As in the days of Jesus, so also in our own, the high priests in the halls of power display their power by killing and perverting life that God has made. Incapable of making a single zygote or blastocyst, they have built an industry around playing with them like tinker-toys. Unable to be gods, they take what God alone has done, and twist, dissect, freeze, thaw, reassemble, and kill. 

Neither can the high priests of secular religion keep anybody alive forever. So, they exercise the illusion of control in the only way they can. They kill. The practice of medicine arose to support and protect human lives. Now, by “physician-assisted suicide” it is willfully perverted and used to hasten death.

When we celebrate life, we rejoice in the fact that One who is both more powerful and infinitely more good remains in control. And our celebration stands in stark contrast to the willful rage against the Creator, and the grasping for human control.

So, how shall we then celebrate life?

There are a thousand things that you can do to love your neighbor’s life. They are all important. No one can do all of them, but none of them should be left undone. 

This reality can easily lead us to freeze up in indecision, and do nothing at all. It can also lead to angry arguments about priorities and strategies. These neither support the lives of our neighbors, nor foster a deeper love for one another. There’s a better way.

The Bible says, “Blessed is He who considers the poor” (Psalm 41:1). All love starts here. When we set our minds on the lives of those around us love is set in motion and hearts are informed by fact. So much of the neglect and harm that we see around us results from a cultivated thoughtlessness. 

There are topics that we are unwilling to think about because they challenge preconceived notions. There are people that we would rather not think about, and facts that we would rather avoid. This is scandalous.

To consider the lives of real people will always bring us together and lift us up. One of the most cancerous lies to poison our society is the idea that we should love “humankind,” or “the world,” or “nature.” When these become substitutes and stand-ins for the love of specific, real people, love is replaced by ideology, and persons are swallowed up in vague abstractions.

When you set your mind on the real-world problems of real people, you can be informed and equipped to offer real help and not cookie-cutter solutions. As you make this a regular habit and part of your daily routine, you will notice more and more people. 

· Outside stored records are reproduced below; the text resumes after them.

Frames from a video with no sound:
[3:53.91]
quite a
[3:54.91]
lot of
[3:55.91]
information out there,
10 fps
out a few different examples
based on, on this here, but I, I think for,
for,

Consider the unborn, and also their mothers, their fathers, their siblings and grandparents, their uncles and aunts. Think about the depressed and confused, those in danger of doing themselves permanent harm and even death driven by false belief, and despair. As you notice more details and more specific people, God will work several things in you. 

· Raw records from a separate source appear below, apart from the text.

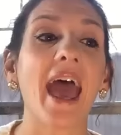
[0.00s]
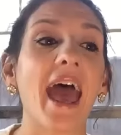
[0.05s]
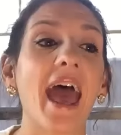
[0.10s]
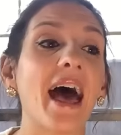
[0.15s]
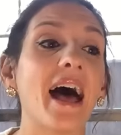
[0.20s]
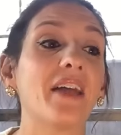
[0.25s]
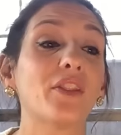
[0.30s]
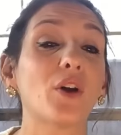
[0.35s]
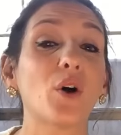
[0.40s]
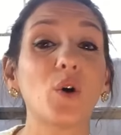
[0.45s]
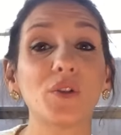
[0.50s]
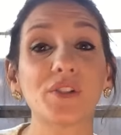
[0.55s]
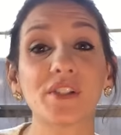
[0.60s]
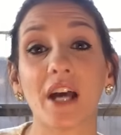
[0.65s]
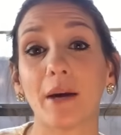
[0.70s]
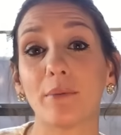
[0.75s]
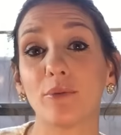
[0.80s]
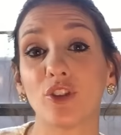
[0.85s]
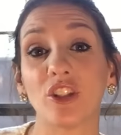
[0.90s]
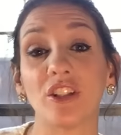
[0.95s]
And the whole
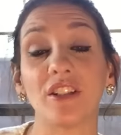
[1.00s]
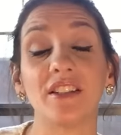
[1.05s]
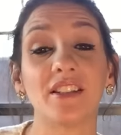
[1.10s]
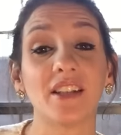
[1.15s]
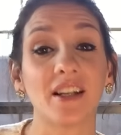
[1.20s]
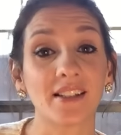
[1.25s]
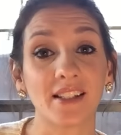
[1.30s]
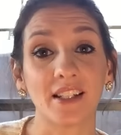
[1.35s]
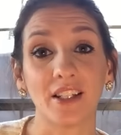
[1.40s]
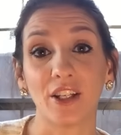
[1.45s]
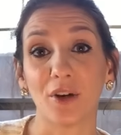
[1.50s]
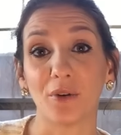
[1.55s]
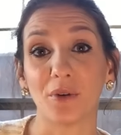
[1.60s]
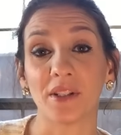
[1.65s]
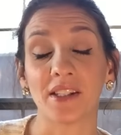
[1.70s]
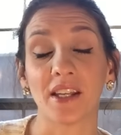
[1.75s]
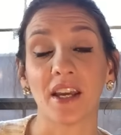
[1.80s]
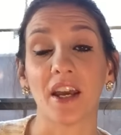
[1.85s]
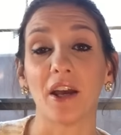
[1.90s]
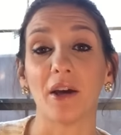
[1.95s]
time she doesn't know
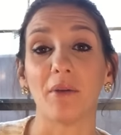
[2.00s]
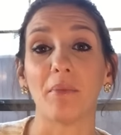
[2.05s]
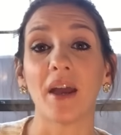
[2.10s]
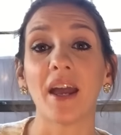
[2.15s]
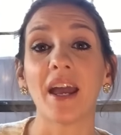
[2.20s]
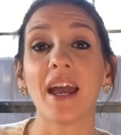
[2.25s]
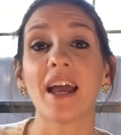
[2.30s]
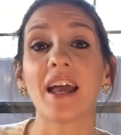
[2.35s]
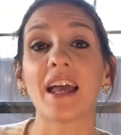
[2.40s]
it's him.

First, vague theories will take on flesh and blood. You see more clearly when you cease thinking about mankind and start thinking about specific people. Issues that are humanized, are less complicated and — more human! Love for actual living people has the ability to blow away the fog and the confusing rhetoric.

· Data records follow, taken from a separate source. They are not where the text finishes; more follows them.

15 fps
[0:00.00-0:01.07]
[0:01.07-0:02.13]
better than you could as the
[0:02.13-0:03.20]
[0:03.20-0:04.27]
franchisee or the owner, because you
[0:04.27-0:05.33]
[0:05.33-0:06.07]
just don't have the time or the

Second, God Himself will fill your prayers with purpose and particularity. That’s a promise. The wider you cast your glance, the more you will be overwhelmed by the world’s needs. This realism creates in us a humility that drives us to plead for help. By all means, ask other people to help. But until you ask the One who does all things, you cannot know the peace of resting in His help. 

Third, God will — sooner or later — also lay on your heart a special task. He will start a fire deep within you and present you with opportunities for service that are unique to you. Each member of the body has a different function. We don’t all have to do the same thing. When God calls you to your unique role, follow. It is a blessed invitation to serve.

Never forget, through all of this, that your consideration of the poor is patterned after God’s own consideration of you. None of us knows the value of life as much as the One who gives us life. All of us live in deeper poverty than we can ever know. 

But Jesus knows. He considers the poor. He sets His mind on you. He prays for you. He gives His life for you. The words of the Psalmist are really about Jesus, because He is the most blessed of all. “Blessed is He who considers the poor.”